The Guardian spoke to one farmer on the condition of anonymity, who said that insurgents had paid leaders dowries and fired celebratory gunshots after conducting mass wedding ceremonies on Saturday and Sunday.
“It’s unbearable. Our wives have grown bitter and cry all day. The abduction of our children and the news of them being married off is like hearing of the return of the slave trade,” Yakubu Ubalala, whose 17- and 18-year-old daughters Kulu and Maimuna are among the disappeared, told the Guardian.
There are further concerns that the girls will be used in the human trafficking trade. The Guardian has reported former UK Prime Minister Gordon Brown’s calls for international help in recovering the pupils, aged from 16 to 18 years old.
“Two hundred girls have been abducted, kidnapped, taken into a forest area, and their parents don't know whether they are about to be murdered, or used as sex slaves, or about to be trafficked into other countries,” said Brown.
Boko Haram’s name means ‘Western education is forbidden’ and has reportedly been terrorising northeast Nigeria for the past five years; prior to this gross abduction they’ve reportedly killed hundreds of students by attacking and burning down their schools.

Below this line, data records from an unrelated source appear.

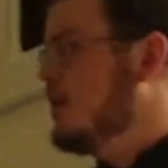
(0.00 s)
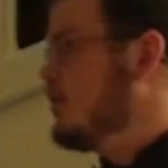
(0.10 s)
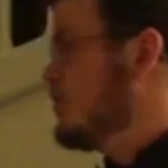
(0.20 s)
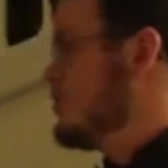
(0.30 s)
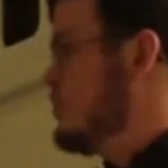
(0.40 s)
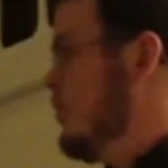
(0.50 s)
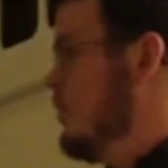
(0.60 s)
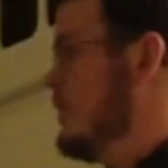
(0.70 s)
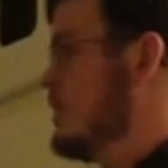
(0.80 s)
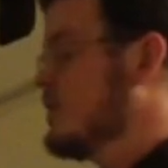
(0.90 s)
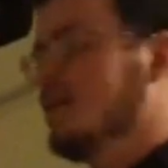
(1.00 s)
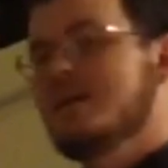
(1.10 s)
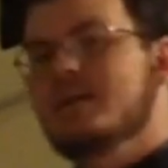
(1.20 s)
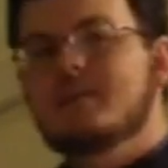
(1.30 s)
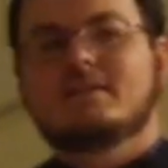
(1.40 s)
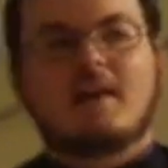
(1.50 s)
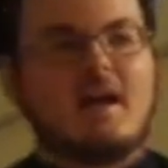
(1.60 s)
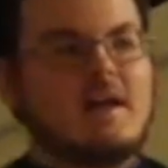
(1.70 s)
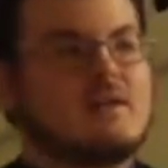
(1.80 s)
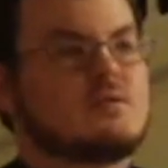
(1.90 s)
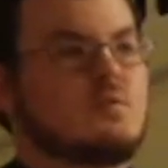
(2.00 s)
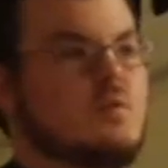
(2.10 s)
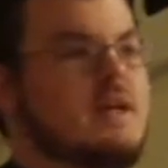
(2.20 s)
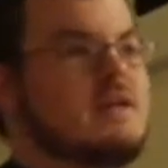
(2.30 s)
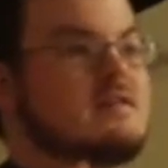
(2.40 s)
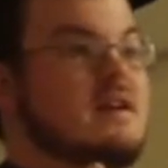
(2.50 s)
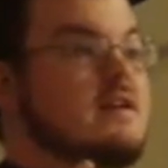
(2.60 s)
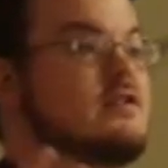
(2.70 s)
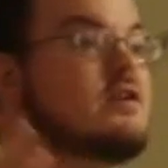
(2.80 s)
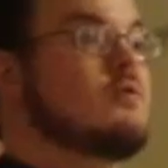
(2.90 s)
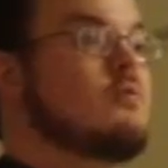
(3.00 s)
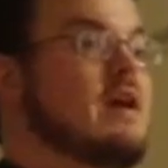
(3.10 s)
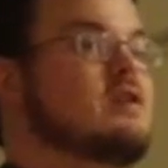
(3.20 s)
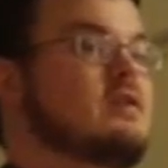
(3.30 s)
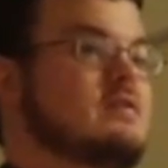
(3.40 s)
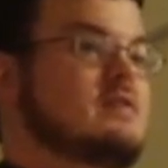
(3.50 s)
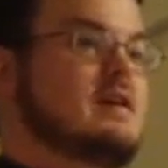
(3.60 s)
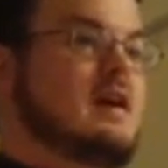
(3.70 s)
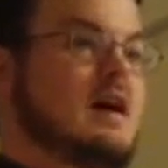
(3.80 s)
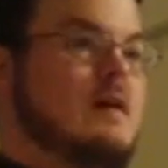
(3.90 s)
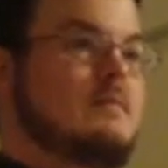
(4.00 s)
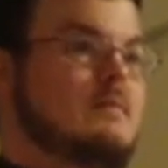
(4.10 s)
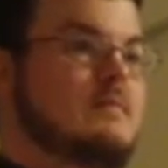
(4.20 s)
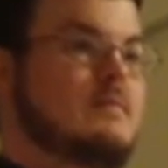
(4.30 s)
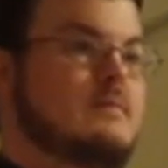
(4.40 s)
hear the stories in days, weeks, generations to come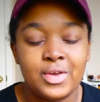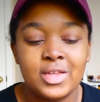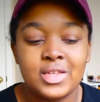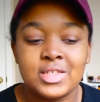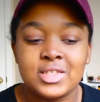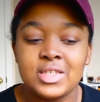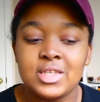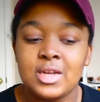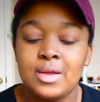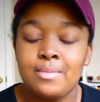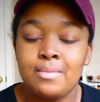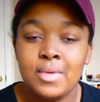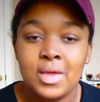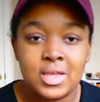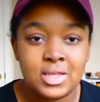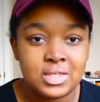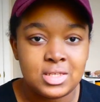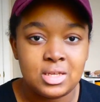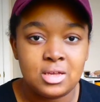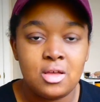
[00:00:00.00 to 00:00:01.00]
It's an
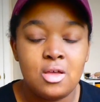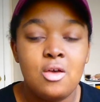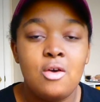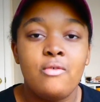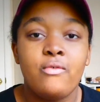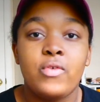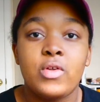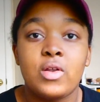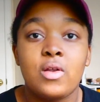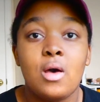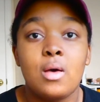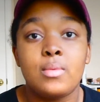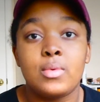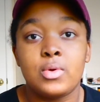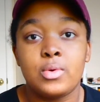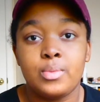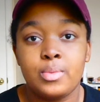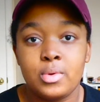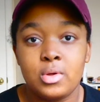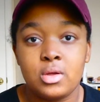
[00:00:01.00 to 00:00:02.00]
amazing,
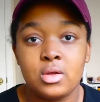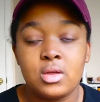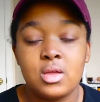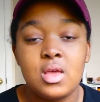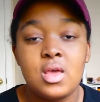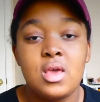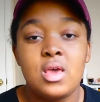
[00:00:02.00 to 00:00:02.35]
phenomenal book.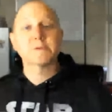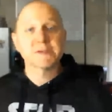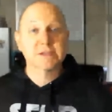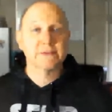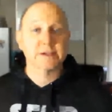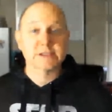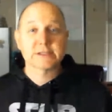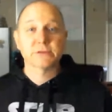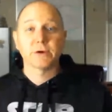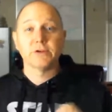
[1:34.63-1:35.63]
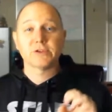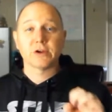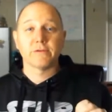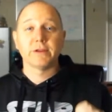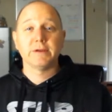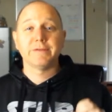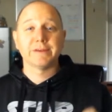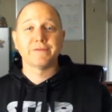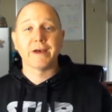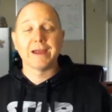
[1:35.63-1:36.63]
specifics. This is where you start really
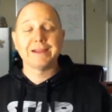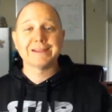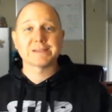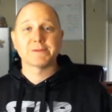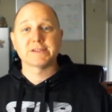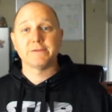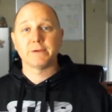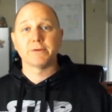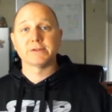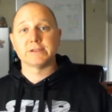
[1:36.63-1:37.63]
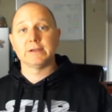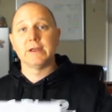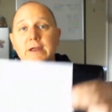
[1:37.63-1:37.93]
defining the specific person.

Overshadowing the fate of these schoolgirls in the press is the bomb explosion in Nigeria’s capital Abuja on April 14, which killed at least 75 people and wounded 141. The BBC has reported another car bombing yesterday has killed at least nine people in Abuja.
On Wednesday hundreds of people, mostly woman, marched through the streets demanding the Nigerian government take serious action to recover the lost daughters from the boarding school.